▶ [Activity] Write the data out again exactly, with no pictures.

▶ [Dataset entries]
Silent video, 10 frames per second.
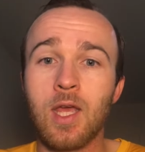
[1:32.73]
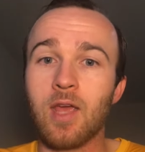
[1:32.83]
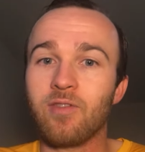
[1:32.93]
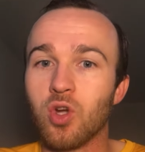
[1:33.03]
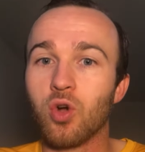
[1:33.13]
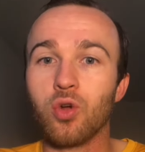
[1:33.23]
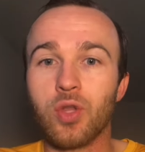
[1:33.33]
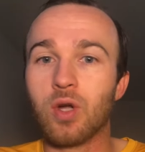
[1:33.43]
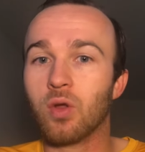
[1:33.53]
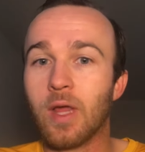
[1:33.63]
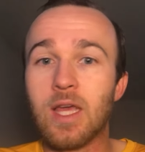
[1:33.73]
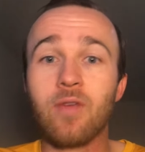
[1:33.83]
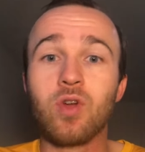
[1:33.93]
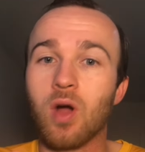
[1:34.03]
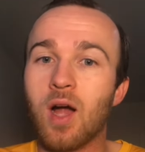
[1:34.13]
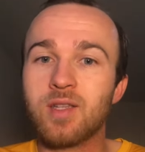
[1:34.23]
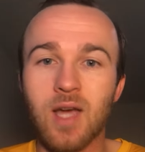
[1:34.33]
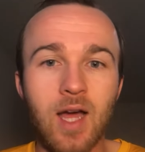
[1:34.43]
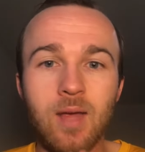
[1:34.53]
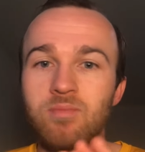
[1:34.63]
If you're early or late, if you're on
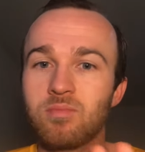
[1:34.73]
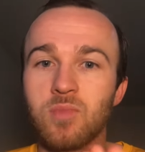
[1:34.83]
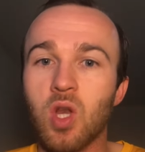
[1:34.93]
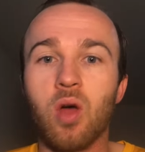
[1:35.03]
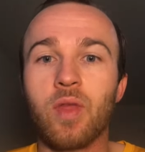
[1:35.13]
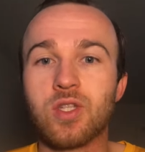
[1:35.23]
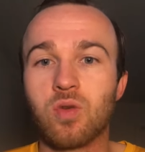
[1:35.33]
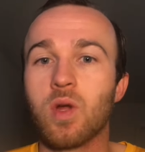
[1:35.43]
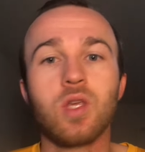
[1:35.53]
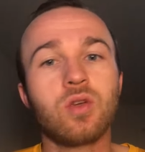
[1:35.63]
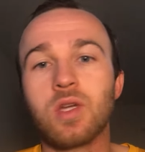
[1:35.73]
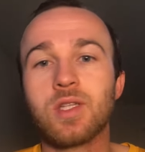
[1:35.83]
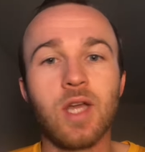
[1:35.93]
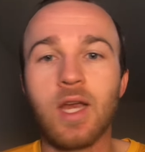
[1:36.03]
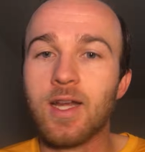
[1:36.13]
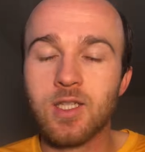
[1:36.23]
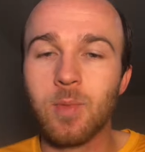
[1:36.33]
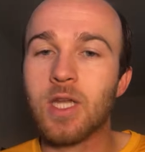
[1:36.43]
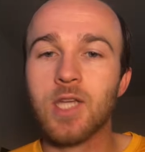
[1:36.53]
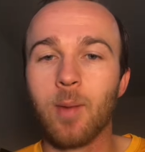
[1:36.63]
time, you know, that's great. You can just send an
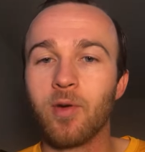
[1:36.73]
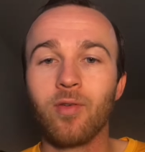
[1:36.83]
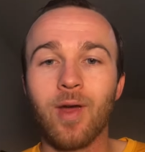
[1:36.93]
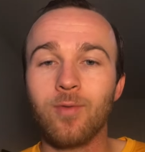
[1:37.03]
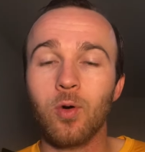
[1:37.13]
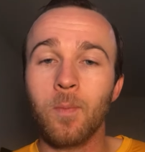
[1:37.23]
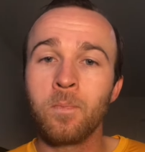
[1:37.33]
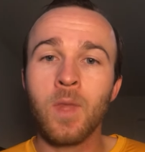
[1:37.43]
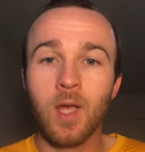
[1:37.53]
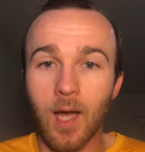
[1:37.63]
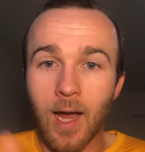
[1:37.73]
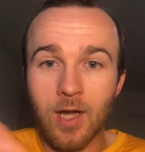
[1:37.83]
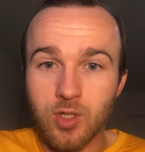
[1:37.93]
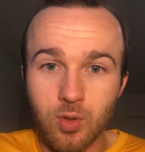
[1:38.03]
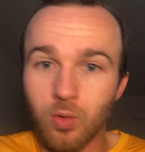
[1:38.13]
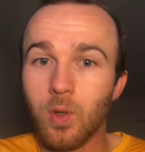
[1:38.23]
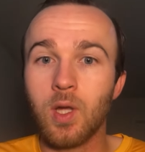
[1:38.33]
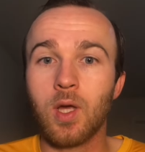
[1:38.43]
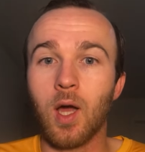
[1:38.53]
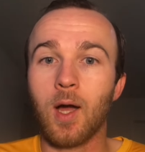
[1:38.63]
estimated time of arrival uh, as you
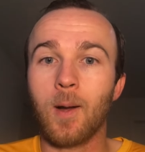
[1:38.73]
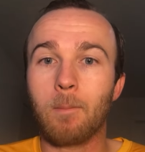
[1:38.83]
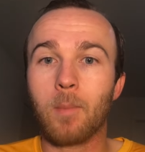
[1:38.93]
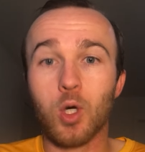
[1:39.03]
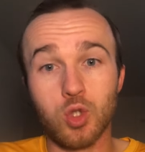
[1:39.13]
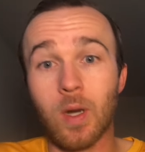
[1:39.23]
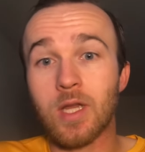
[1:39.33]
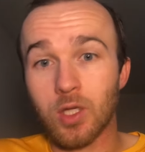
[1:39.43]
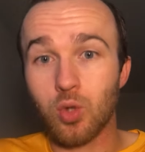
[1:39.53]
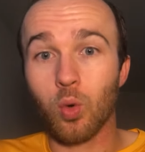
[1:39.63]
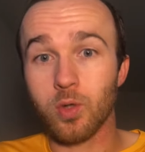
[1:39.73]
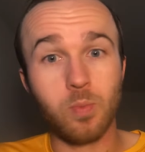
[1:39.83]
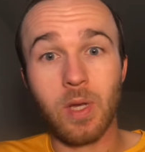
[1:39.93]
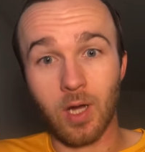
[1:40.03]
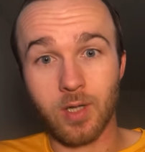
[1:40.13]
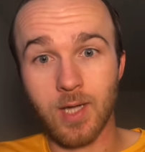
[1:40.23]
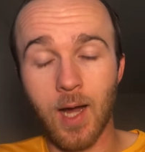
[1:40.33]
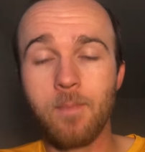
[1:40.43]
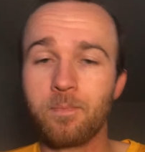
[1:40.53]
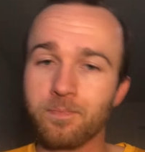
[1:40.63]
um, are trending towards being on
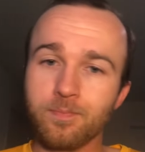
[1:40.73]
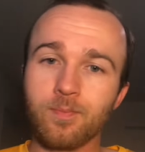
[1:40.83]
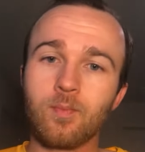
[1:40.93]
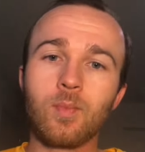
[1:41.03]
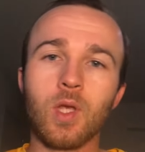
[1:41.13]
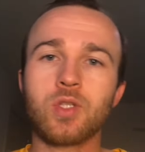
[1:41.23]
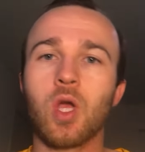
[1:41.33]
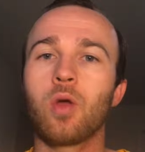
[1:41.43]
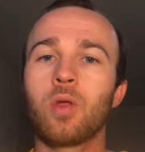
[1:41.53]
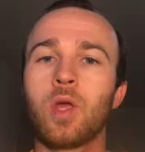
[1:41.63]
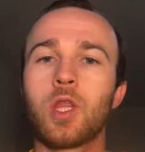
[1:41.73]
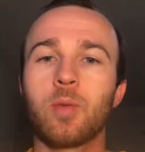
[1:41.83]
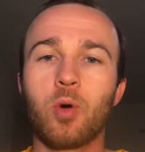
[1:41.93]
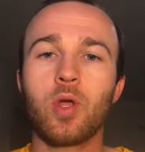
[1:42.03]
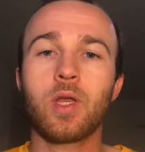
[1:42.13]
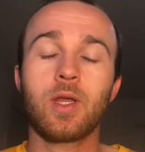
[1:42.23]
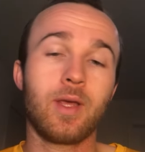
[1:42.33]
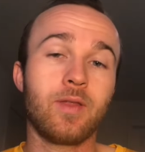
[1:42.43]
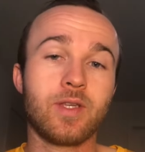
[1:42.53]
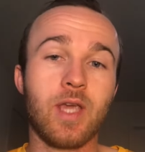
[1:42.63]
time. So the point
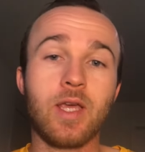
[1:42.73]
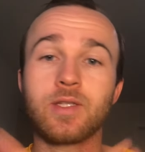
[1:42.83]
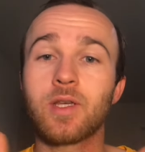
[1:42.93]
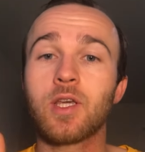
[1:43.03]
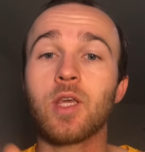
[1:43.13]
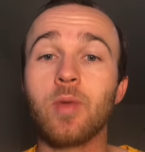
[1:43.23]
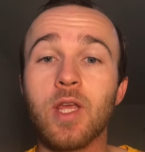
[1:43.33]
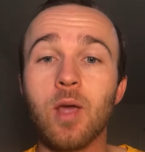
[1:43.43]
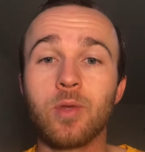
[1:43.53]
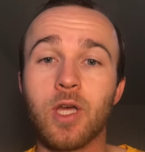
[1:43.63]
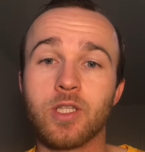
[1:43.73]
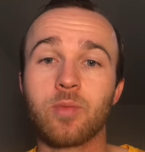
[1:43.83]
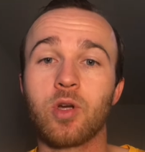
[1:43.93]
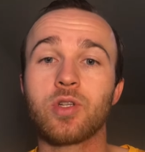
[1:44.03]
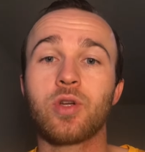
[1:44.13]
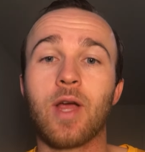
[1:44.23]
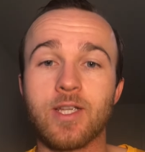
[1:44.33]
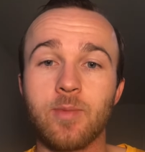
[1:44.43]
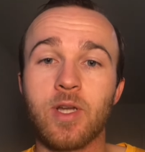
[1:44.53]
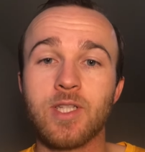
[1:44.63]
in this case, communicate with customers your
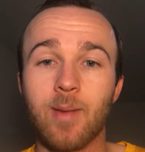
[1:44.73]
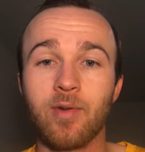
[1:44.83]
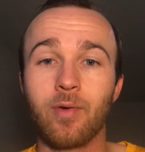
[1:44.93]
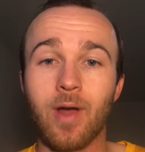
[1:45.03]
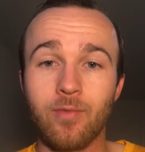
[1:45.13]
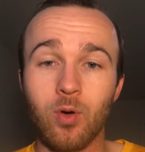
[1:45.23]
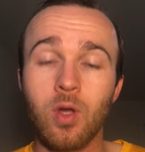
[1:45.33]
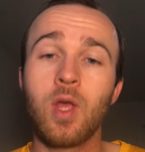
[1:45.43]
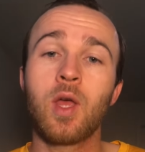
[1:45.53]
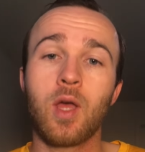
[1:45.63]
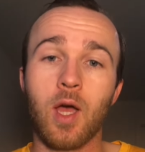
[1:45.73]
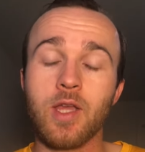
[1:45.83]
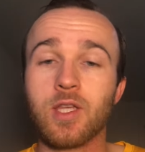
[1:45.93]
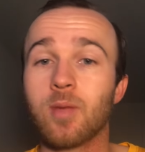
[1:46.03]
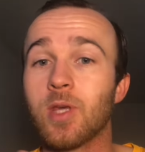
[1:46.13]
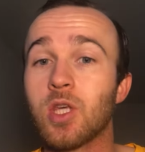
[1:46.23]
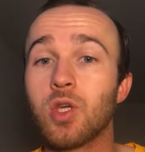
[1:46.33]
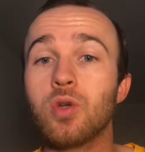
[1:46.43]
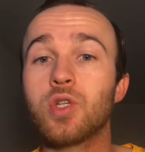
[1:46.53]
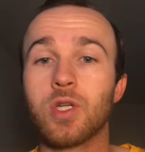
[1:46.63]
estimated time of arrival. Uh, it's going to be
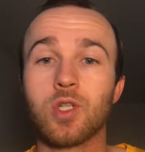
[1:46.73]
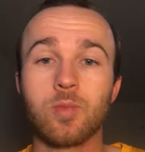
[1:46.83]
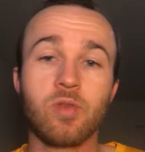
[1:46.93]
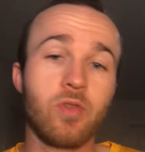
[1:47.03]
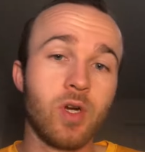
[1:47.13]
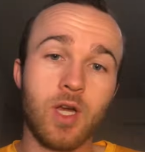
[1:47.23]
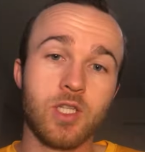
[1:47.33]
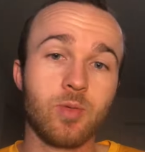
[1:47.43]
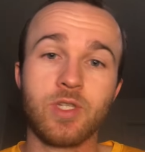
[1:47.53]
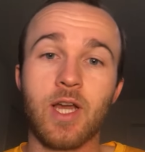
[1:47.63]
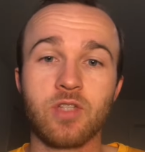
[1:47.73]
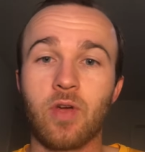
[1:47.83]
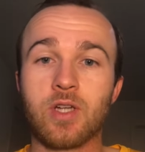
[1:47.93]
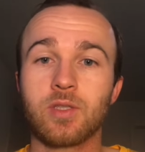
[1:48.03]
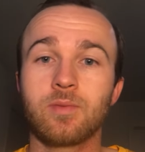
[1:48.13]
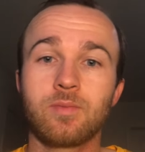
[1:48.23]
huge in terms of their customer satisfaction.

▶ [Answer box]
Silent video, 10 frames per second.
[1:32.73]
[1:32.83]
[1:32.93]
[1:33.03]
[1:33.13]
[1:33.23]
[1:33.33]
[1:33.43]
[1:33.53]
[1:33.63]
[1:33.73]
[1:33.83]
[1:33.93]
[1:34.03]
[1:34.13]
[1:34.23]
[1:34.33]
[1:34.43]
[1:34.53]
[1:34.63]
If you're early or late, if you're on
[1:34.73]
[1:34.83]
[1:34.93]
[1:35.03]
[1:35.13]
[1:35.23]
[1:35.33]
[1:35.43]
[1:35.53]
[1:35.63]
[1:35.73]
[1:35.83]
[1:35.93]
[1:36.03]
[1:36.13]
[1:36.23]
[1:36.33]
[1:36.43]
[1:36.53]
[1:36.63]
time, you know, that's great. You can just send an
[1:36.73]
[1:36.83]
[1:36.93]
[1:37.03]
[1:37.13]
[1:37.23]
[1:37.33]
[1:37.43]
[1:37.53]
[1:37.63]
[1:37.73]
[1:37.83]
[1:37.93]
[1:38.03]
[1:38.13]
[1:38.23]
[1:38.33]
[1:38.43]
[1:38.53]
[1:38.63]
estimated time of arrival uh, as you
[1:38.73]
[1:38.83]
[1:38.93]
[1:39.03]
[1:39.13]
[1:39.23]
[1:39.33]
[1:39.43]
[1:39.53]
[1:39.63]
[1:39.73]
[1:39.83]
[1:39.93]
[1:40.03]
[1:40.13]
[1:40.23]
[1:40.33]
[1:40.43]
[1:40.53]
[1:40.63]
um, are trending towards being on
[1:40.73]
[1:40.83]
[1:40.93]
[1:41.03]
[1:41.13]
[1:41.23]
[1:41.33]
[1:41.43]
[1:41.53]
[1:41.63]
[1:41.73]
[1:41.83]
[1:41.93]
[1:42.03]
[1:42.13]
[1:42.23]
[1:42.33]
[1:42.43]
[1:42.53]
[1:42.63]
time. So the point
[1:42.73]
[1:42.83]
[1:42.93]
[1:43.03]
[1:43.13]
[1:43.23]
[1:43.33]
[1:43.43]
[1:43.53]
[1:43.63]
[1:43.73]
[1:43.83]
[1:43.93]
[1:44.03]
[1:44.13]
[1:44.23]
[1:44.33]
[1:44.43]
[1:44.53]
[1:44.63]
in this case, communicate with customers your
[1:44.73]
[1:44.83]
[1:44.93]
[1:45.03]
[1:45.13]
[1:45.23]
[1:45.33]
[1:45.43]
[1:45.53]
[1:45.63]
[1:45.73]
[1:45.83]
[1:45.93]
[1:46.03]
[1:46.13]
[1:46.23]
[1:46.33]
[1:46.43]
[1:46.53]
[1:46.63]
estimated time of arrival. Uh, it's going to be
[1:46.73]
[1:46.83]
[1:46.93]
[1:47.03]
[1:47.13]
[1:47.23]
[1:47.33]
[1:47.43]
[1:47.53]
[1:47.63]
[1:47.73]
[1:47.83]
[1:47.93]
[1:48.03]
[1:48.13]
[1:48.23]
huge in terms of their customer satisfaction.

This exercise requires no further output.